Available records section start
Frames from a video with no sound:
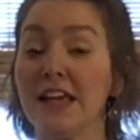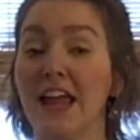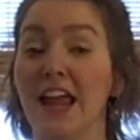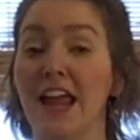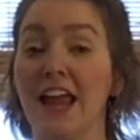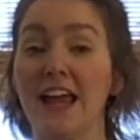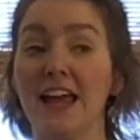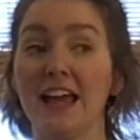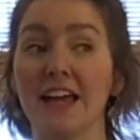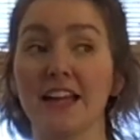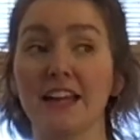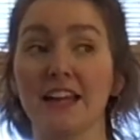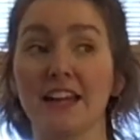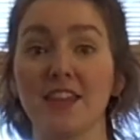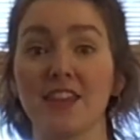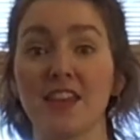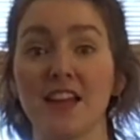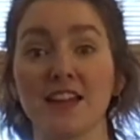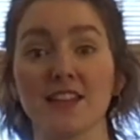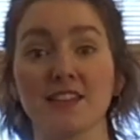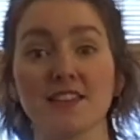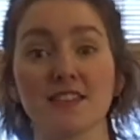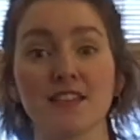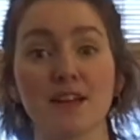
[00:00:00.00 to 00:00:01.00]
And
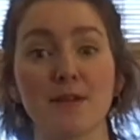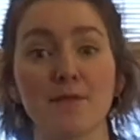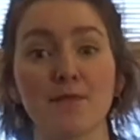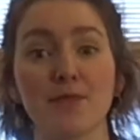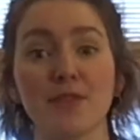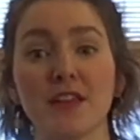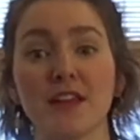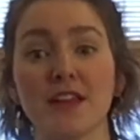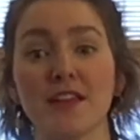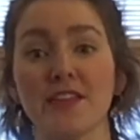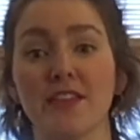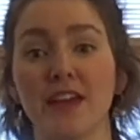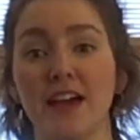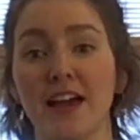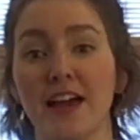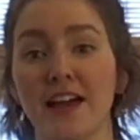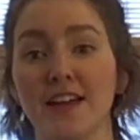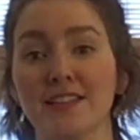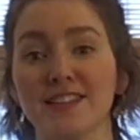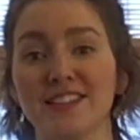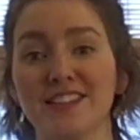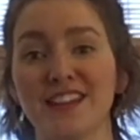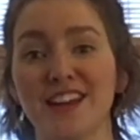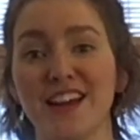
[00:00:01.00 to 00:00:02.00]
that's something
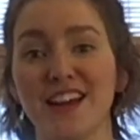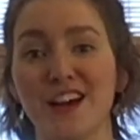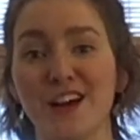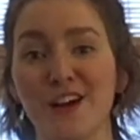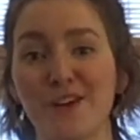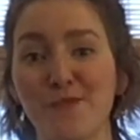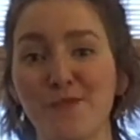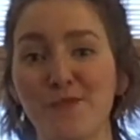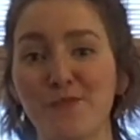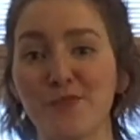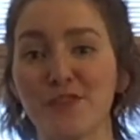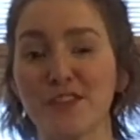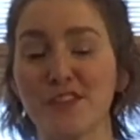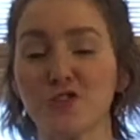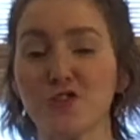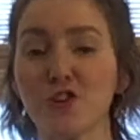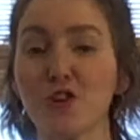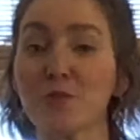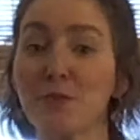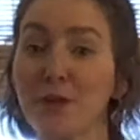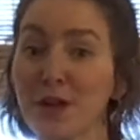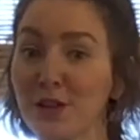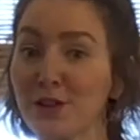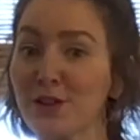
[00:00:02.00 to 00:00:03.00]
that
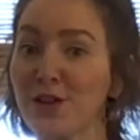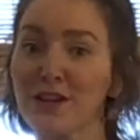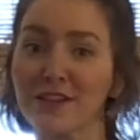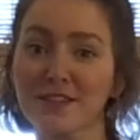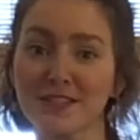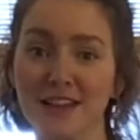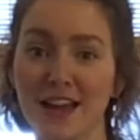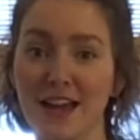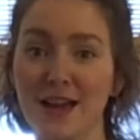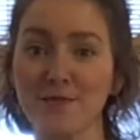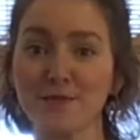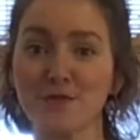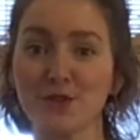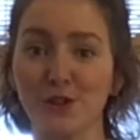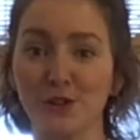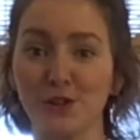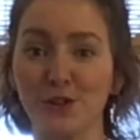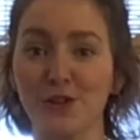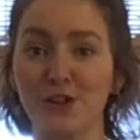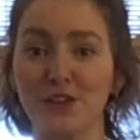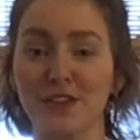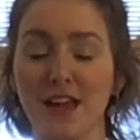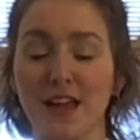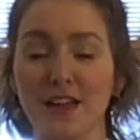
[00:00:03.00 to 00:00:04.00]
took me a long time to
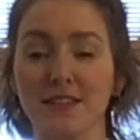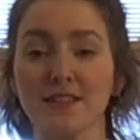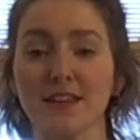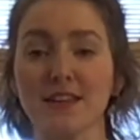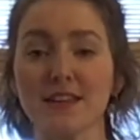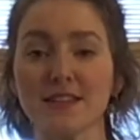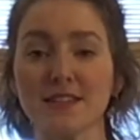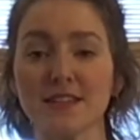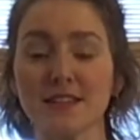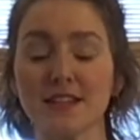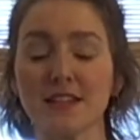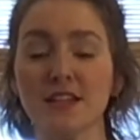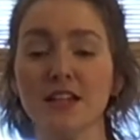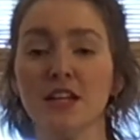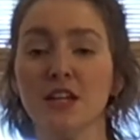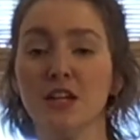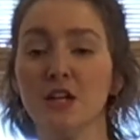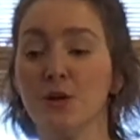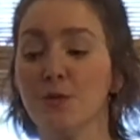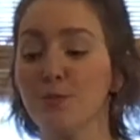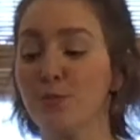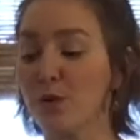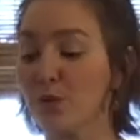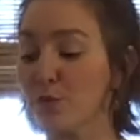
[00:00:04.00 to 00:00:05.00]
learn that lesson,
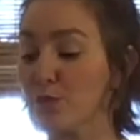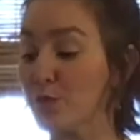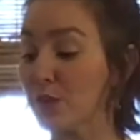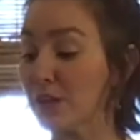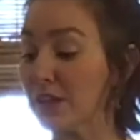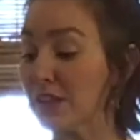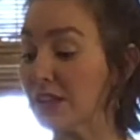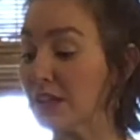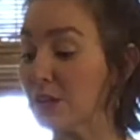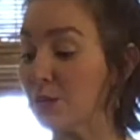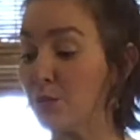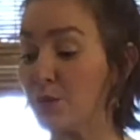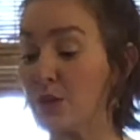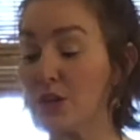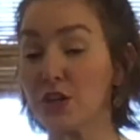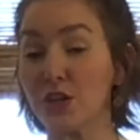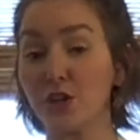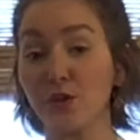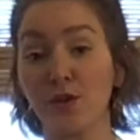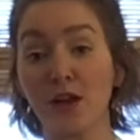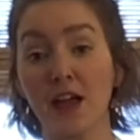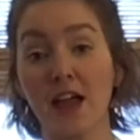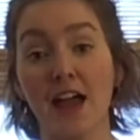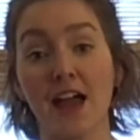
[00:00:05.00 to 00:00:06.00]
but really when
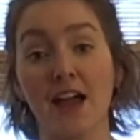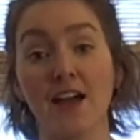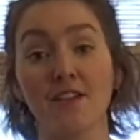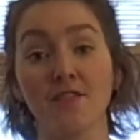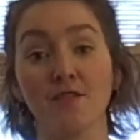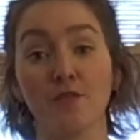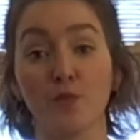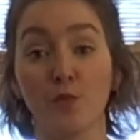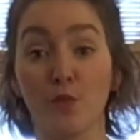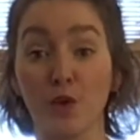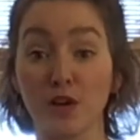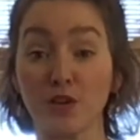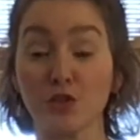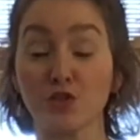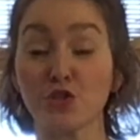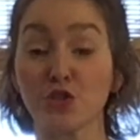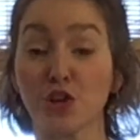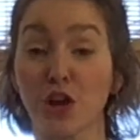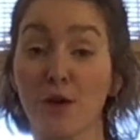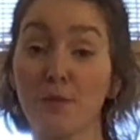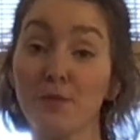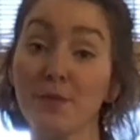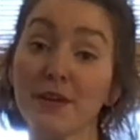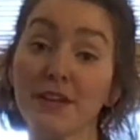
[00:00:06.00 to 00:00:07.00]
you have
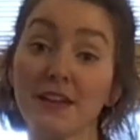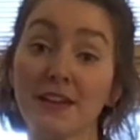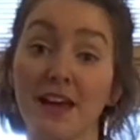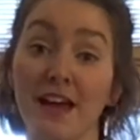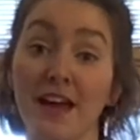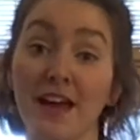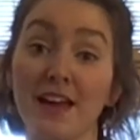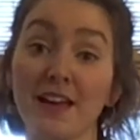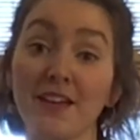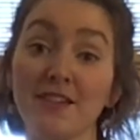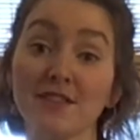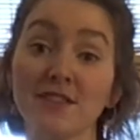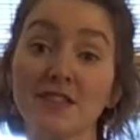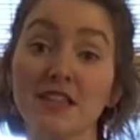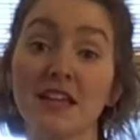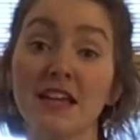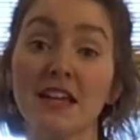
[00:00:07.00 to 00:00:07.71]
well-sharpened knives,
Available records section end
-- Task to carry out --
Word for word, write out each line of the records, but leave the pictures behind.

-- Output --
Frames from a video with no sound:
[00:00:00.00 to 00:00:01.00]
And
[00:00:01.00 to 00:00:02.00]
that's something
[00:00:02.00 to 00:00:03.00]
that
[00:00:03.00 to 00:00:04.00]
took me a long time to
[00:00:04.00 to 00:00:05.00]
learn that lesson,
[00:00:05.00 to 00:00:06.00]
but really when
[00:00:06.00 to 00:00:07.00]
you have
[00:00:07.00 to 00:00:07.71]
well-sharpened knives,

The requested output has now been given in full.